In contrast, the other explanations that have been
offered for the manufacturing slowdown, which are
apparently taken more seriously by the report, are
almost laughable. The first relates to the 'credit
crunch' faced by the corporate sector during 1995–96,
when the RBI made large dollar sales to contain foreign
currency market volatility. This could hardly explain
the continued depression in investment until 2002–03.
The important point about the credit market, which
is not made in the report, is that the reduced
access of small-scale industry to formal credit after
financial deregulation has dramatically weakened its
position and contributed substantially to the slowdown.
Similarly, the report argues that 'the proportion
of corporate funds locked up in inventories and receivables
went up steadily, leading to a scarcity of working
capital' (pages III–30).

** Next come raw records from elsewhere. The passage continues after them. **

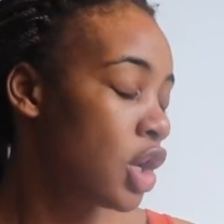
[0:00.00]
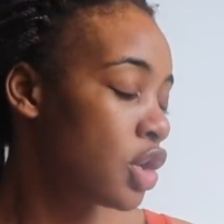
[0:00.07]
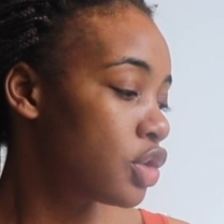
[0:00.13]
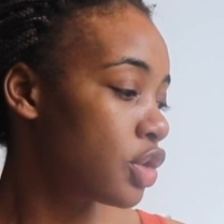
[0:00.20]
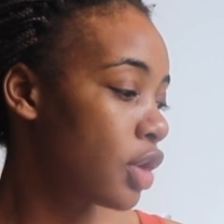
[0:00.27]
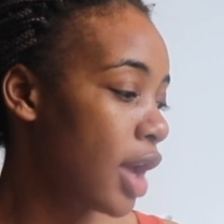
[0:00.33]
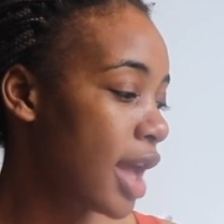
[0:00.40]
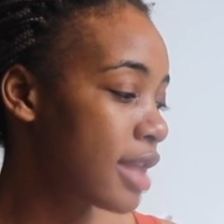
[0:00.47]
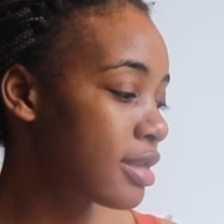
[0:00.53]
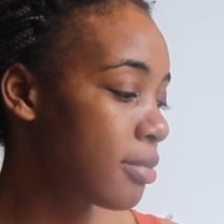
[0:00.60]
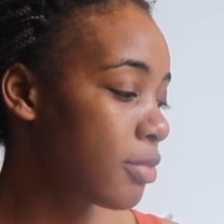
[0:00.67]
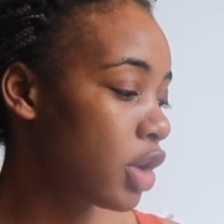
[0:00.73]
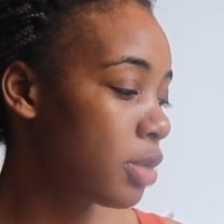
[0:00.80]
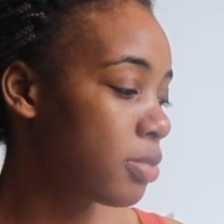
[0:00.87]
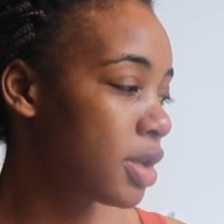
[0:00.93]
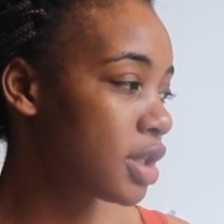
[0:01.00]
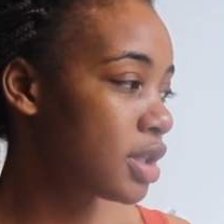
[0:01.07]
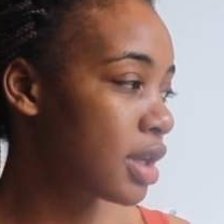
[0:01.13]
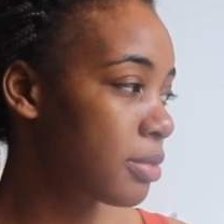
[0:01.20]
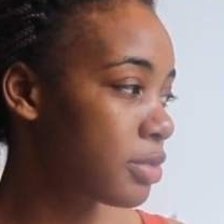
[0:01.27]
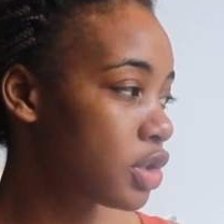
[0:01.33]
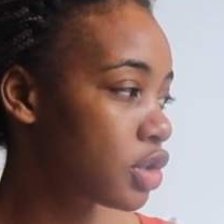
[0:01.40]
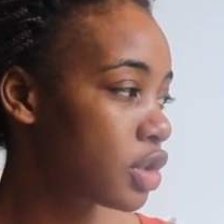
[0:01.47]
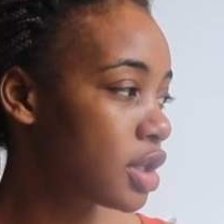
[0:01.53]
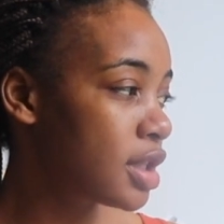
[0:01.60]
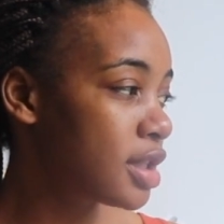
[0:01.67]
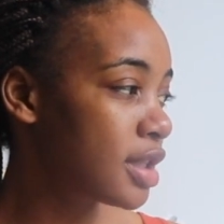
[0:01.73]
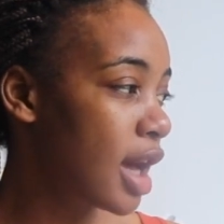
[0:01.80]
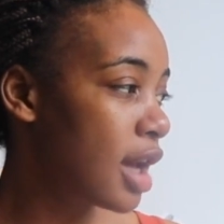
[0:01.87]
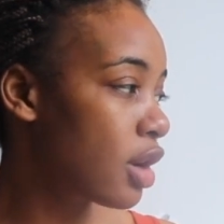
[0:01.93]
So at the moment, I'm just going to
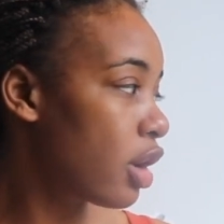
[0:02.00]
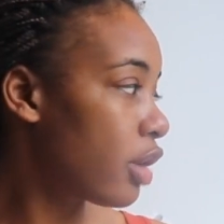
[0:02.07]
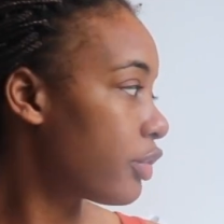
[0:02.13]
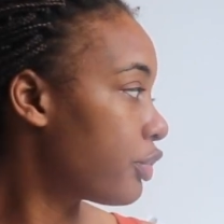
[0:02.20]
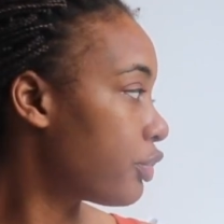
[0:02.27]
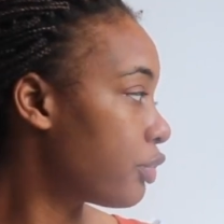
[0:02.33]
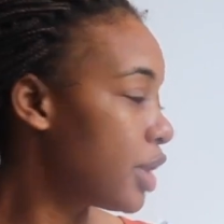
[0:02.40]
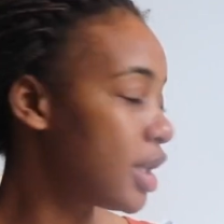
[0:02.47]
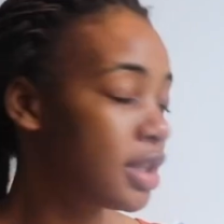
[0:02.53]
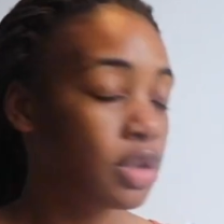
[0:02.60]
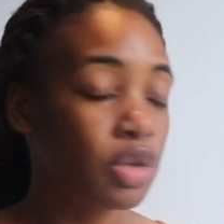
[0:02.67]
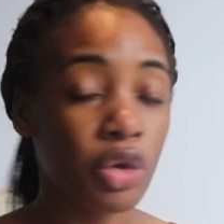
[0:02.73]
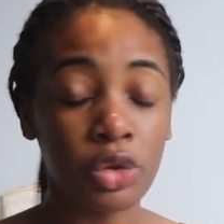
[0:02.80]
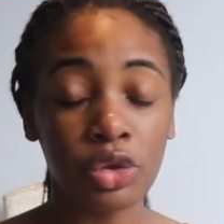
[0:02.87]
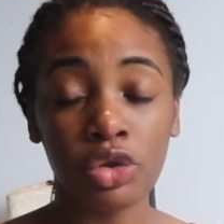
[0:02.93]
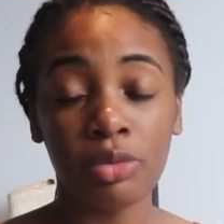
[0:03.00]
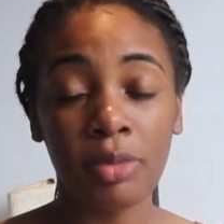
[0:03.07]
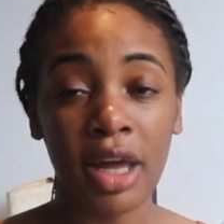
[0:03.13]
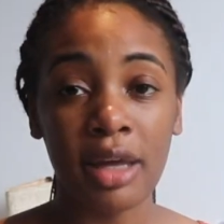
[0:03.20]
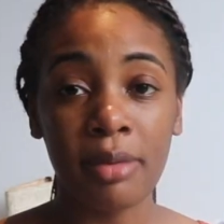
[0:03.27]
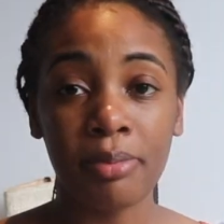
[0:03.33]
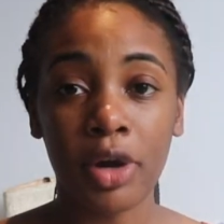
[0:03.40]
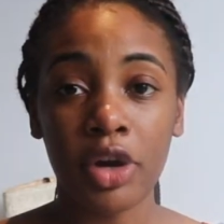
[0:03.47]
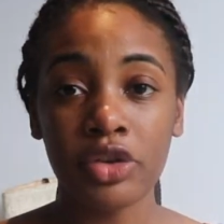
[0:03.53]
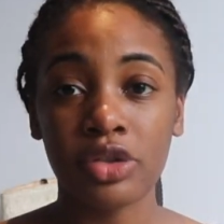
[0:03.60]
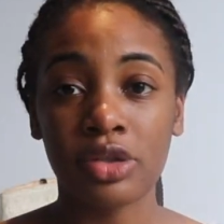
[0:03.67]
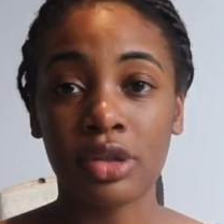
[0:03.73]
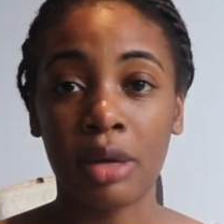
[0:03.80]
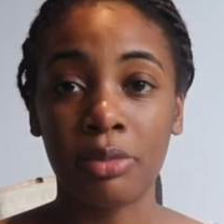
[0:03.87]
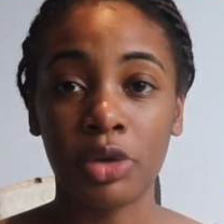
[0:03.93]
start off with going through my inbox.
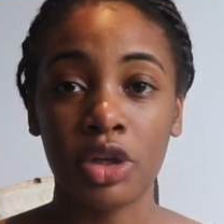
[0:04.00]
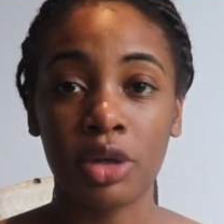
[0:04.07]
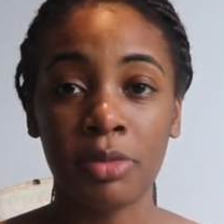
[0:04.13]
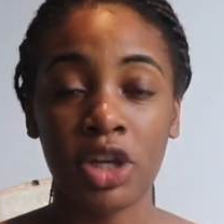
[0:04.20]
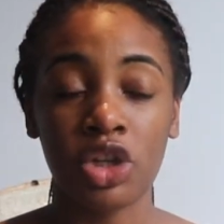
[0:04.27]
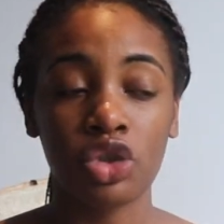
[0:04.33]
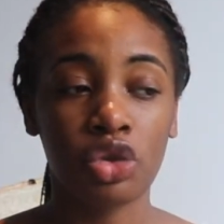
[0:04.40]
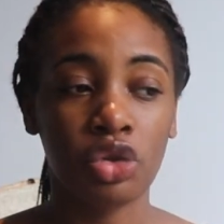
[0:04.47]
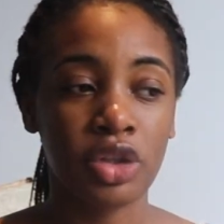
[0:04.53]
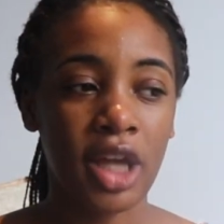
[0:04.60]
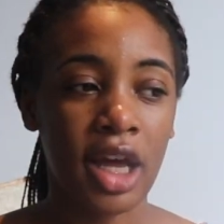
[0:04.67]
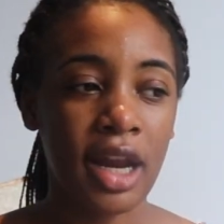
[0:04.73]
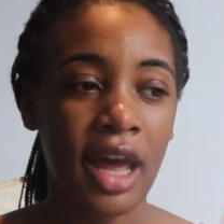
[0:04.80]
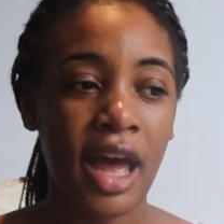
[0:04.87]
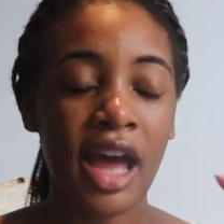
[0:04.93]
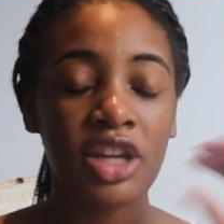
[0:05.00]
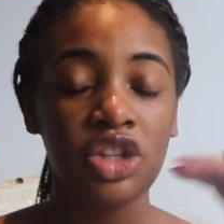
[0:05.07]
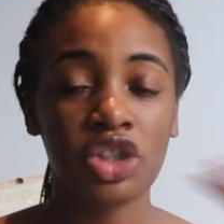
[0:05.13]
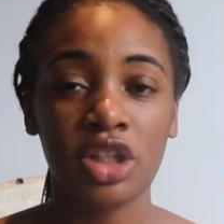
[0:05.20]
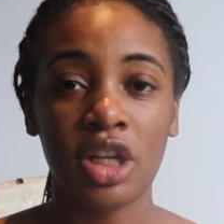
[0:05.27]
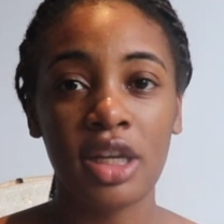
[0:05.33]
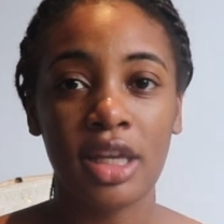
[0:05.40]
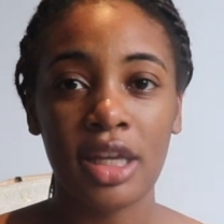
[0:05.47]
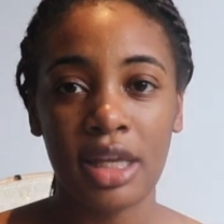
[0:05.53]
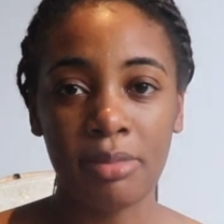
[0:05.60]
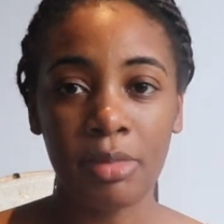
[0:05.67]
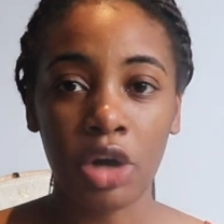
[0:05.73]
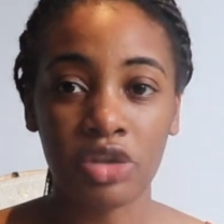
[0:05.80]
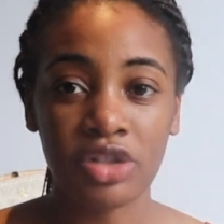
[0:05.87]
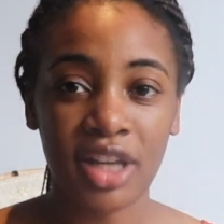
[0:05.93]
So I'm going to make sure that I action any
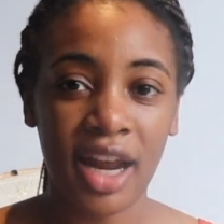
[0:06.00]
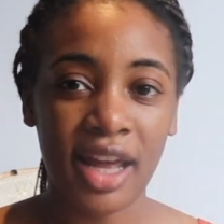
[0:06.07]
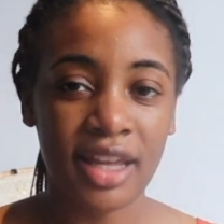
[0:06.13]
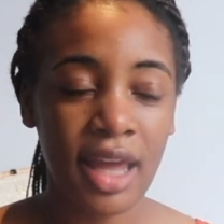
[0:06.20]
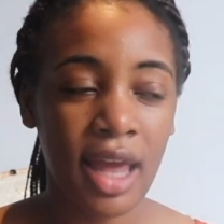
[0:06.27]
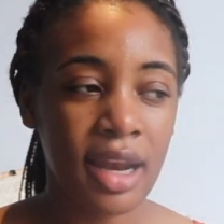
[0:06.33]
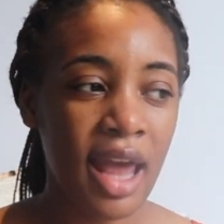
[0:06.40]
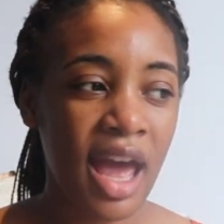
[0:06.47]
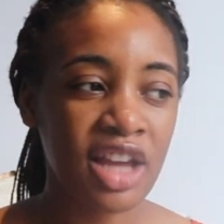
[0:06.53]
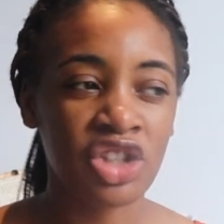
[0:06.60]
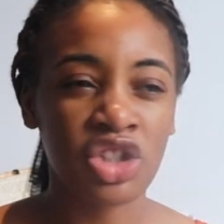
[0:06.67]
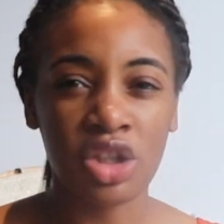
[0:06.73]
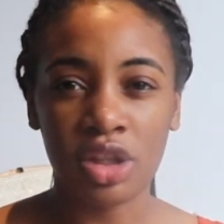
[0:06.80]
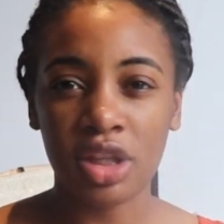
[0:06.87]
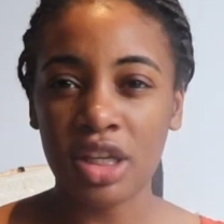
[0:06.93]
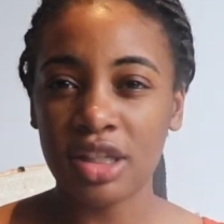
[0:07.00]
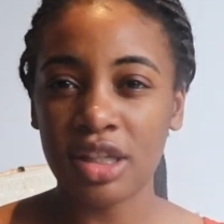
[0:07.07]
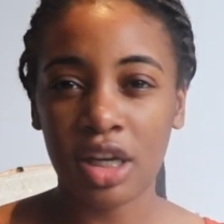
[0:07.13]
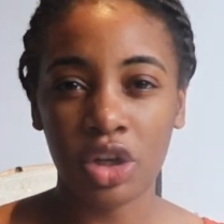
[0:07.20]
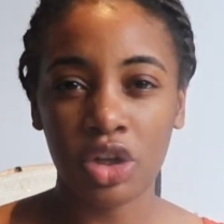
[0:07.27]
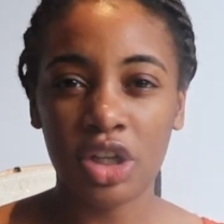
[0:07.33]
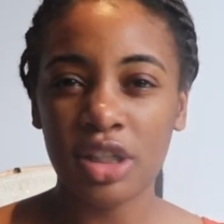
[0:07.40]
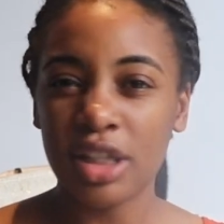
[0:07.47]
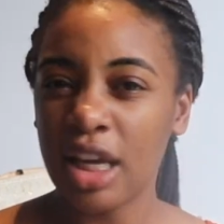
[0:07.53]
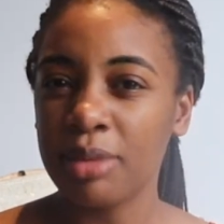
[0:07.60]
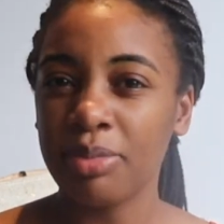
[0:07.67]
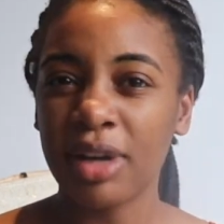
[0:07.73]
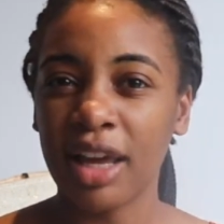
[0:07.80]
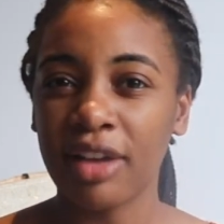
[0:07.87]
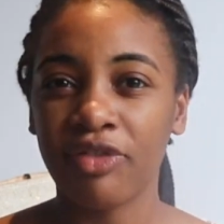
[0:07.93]
emails that I can action, things that are going to
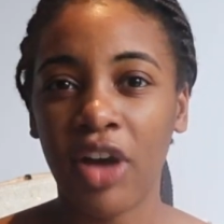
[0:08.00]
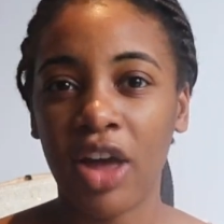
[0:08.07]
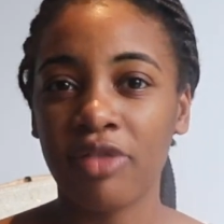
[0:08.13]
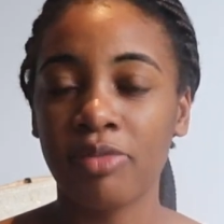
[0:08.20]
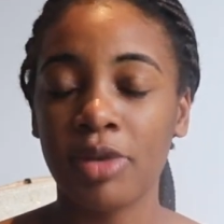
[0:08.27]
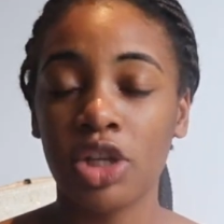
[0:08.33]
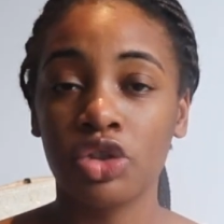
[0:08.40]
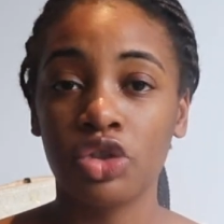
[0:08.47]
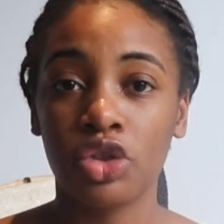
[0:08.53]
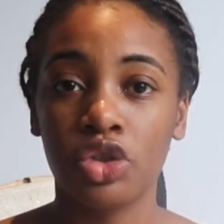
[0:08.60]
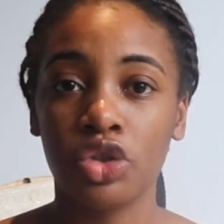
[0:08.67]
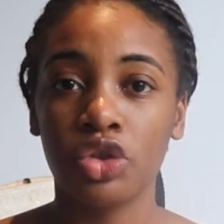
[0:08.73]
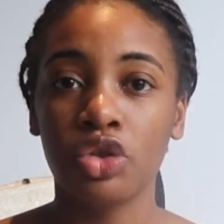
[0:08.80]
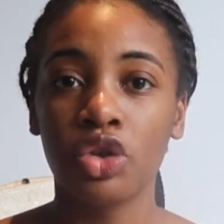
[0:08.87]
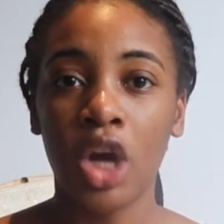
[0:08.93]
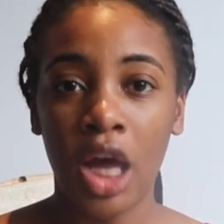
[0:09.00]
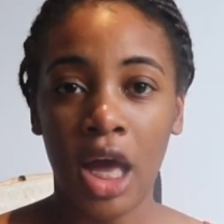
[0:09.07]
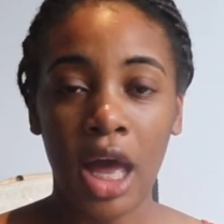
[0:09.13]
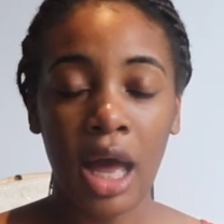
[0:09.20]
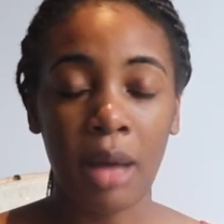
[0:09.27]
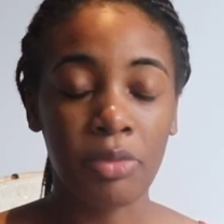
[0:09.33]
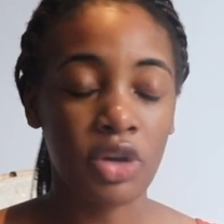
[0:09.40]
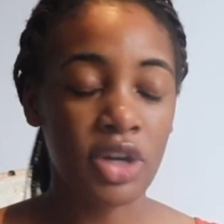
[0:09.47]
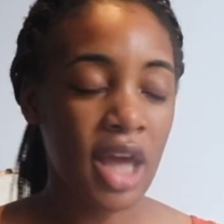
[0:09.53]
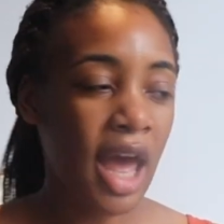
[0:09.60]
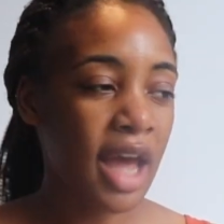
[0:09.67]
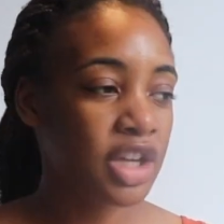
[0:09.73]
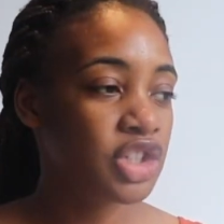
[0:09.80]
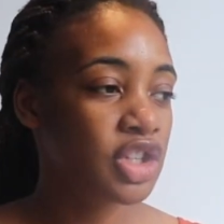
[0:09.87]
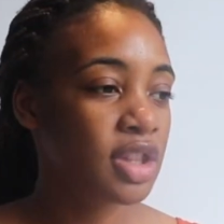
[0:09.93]
take me like 5 minutes to do. I'm going to
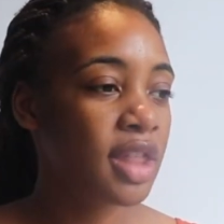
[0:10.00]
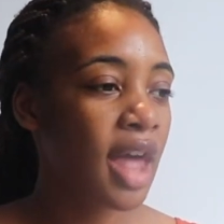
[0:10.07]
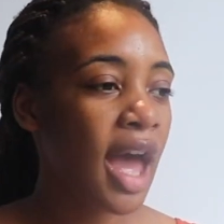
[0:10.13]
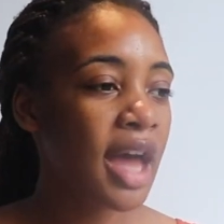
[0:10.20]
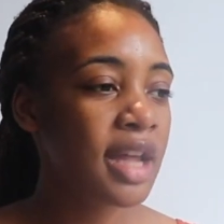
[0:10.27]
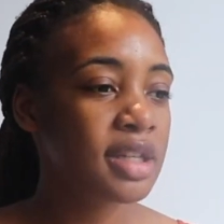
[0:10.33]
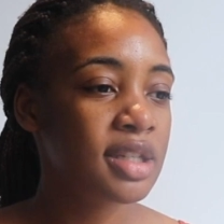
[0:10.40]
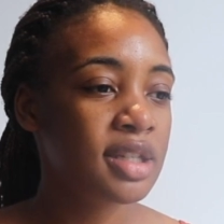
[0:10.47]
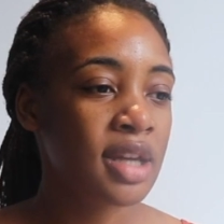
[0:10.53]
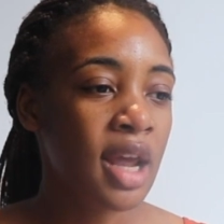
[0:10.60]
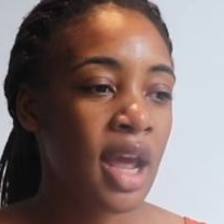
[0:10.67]
action that.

This argument surely mistakes
cause for effect-the increase in inventories is typically
a sign of recession, not a factor determining it.
The report also mentions the role of cyclical factors,
such as the lagged effect of low agricultural growth
and the depressed international economic context.
What it fails to mention is that it is precisely in
such circumstances that expansion must come from government
expenditure.
This reflects the basic constraint within which the
report has been written, that it is operating very
much within the paradigm of the marketist neo-liberal
reform that the policy-makers in the Finance and other
ministries have adopted. In the circumstances, it
is hardly surprising that the Report is unable, despite
its apparent intentions, actually to offer an objective
assessment of the Indian reform experience.